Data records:
★ ★ ★ ★

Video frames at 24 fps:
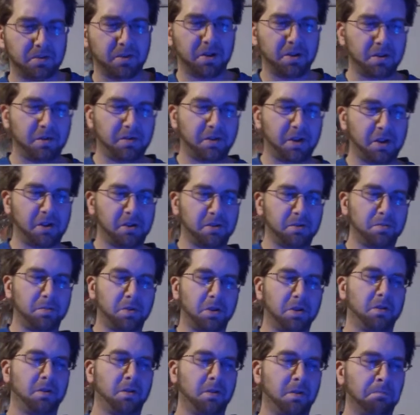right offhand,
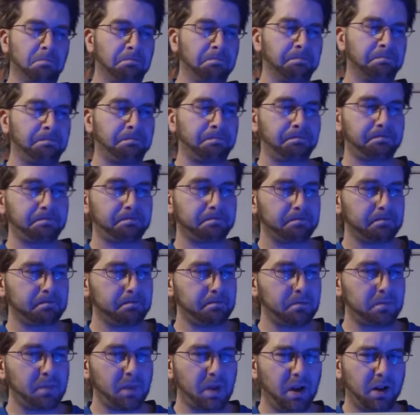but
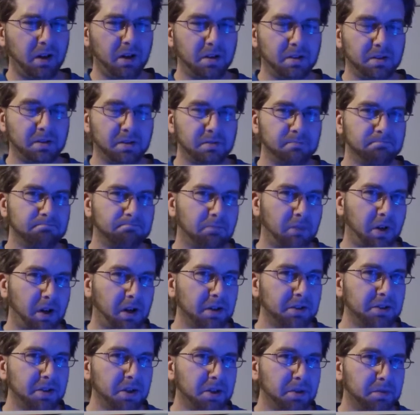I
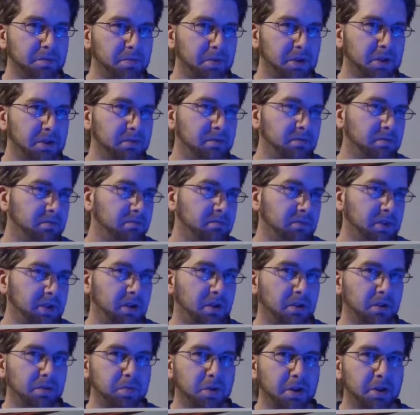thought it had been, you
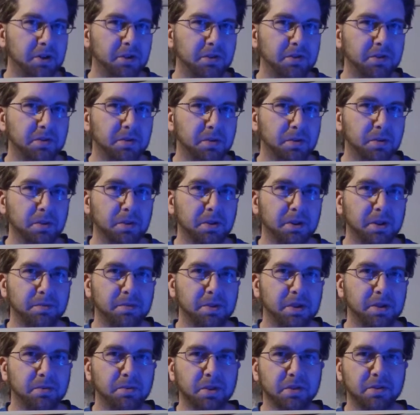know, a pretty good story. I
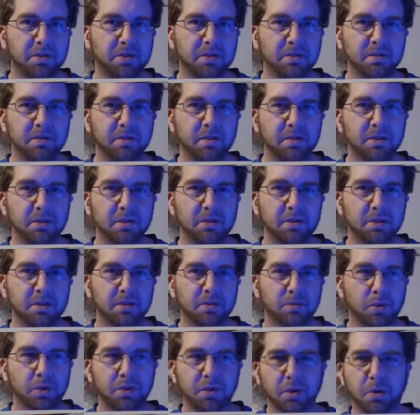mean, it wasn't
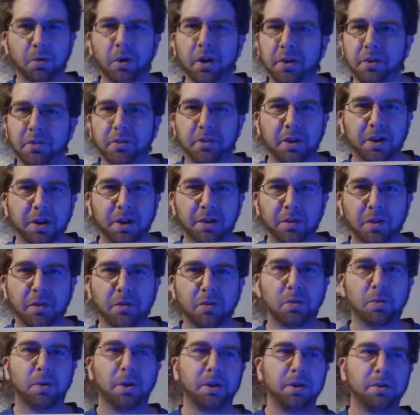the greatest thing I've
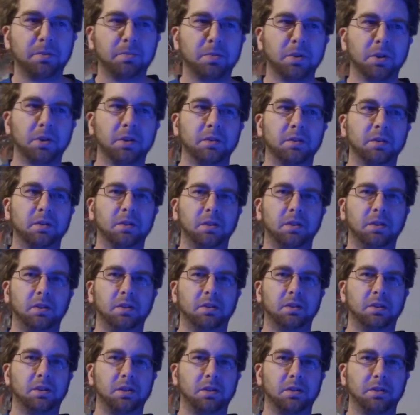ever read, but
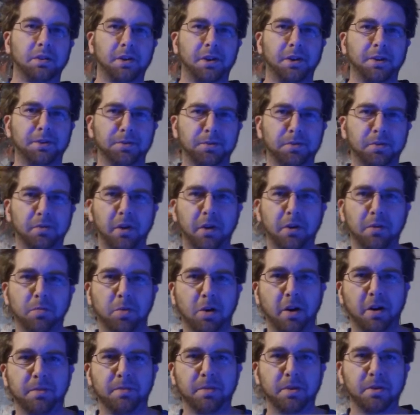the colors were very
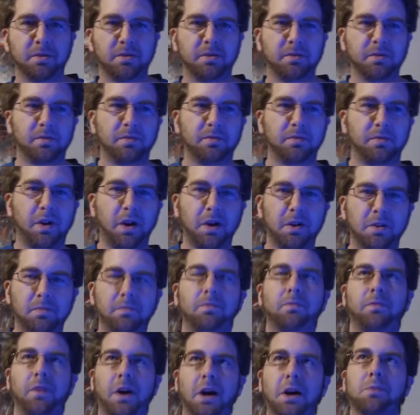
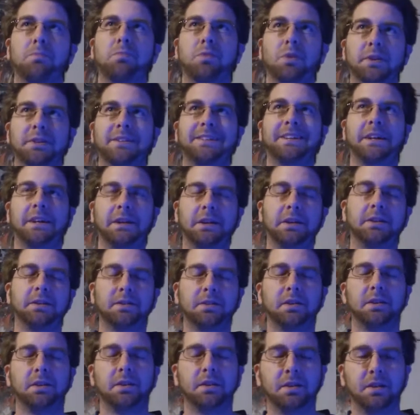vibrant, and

★ ★ ★ ★

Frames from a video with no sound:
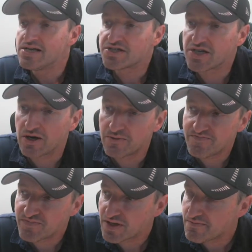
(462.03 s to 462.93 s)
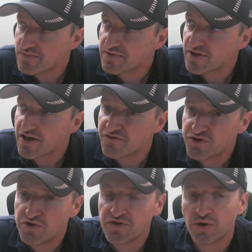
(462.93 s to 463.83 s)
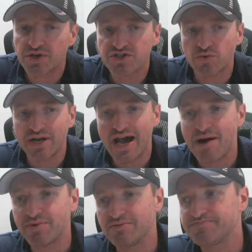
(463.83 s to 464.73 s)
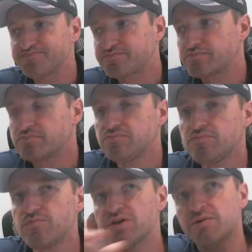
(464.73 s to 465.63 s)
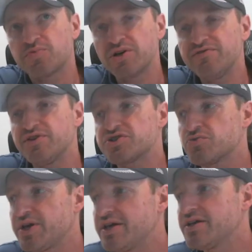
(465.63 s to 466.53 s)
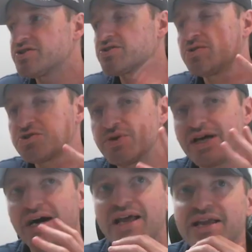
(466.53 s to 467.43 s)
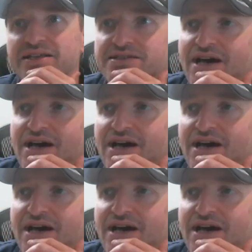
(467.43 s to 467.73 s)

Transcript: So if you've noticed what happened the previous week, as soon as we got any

★ ★ ★ ★

Exercise brief
Repeat exactly the lines above, beginning at the one containing "(463.83 s to 464.73 s)" and ending at the one containing "Transcript: So if". Do not carry over any pictures.

Problem solution
(463.83 s to 464.73 s)
(464.73 s to 465.63 s)
(465.63 s to 466.53 s)
(466.53 s to 467.43 s)
(467.43 s to 467.73 s)

Transcript: So if you've noticed what happened the previous week, as soon as we got any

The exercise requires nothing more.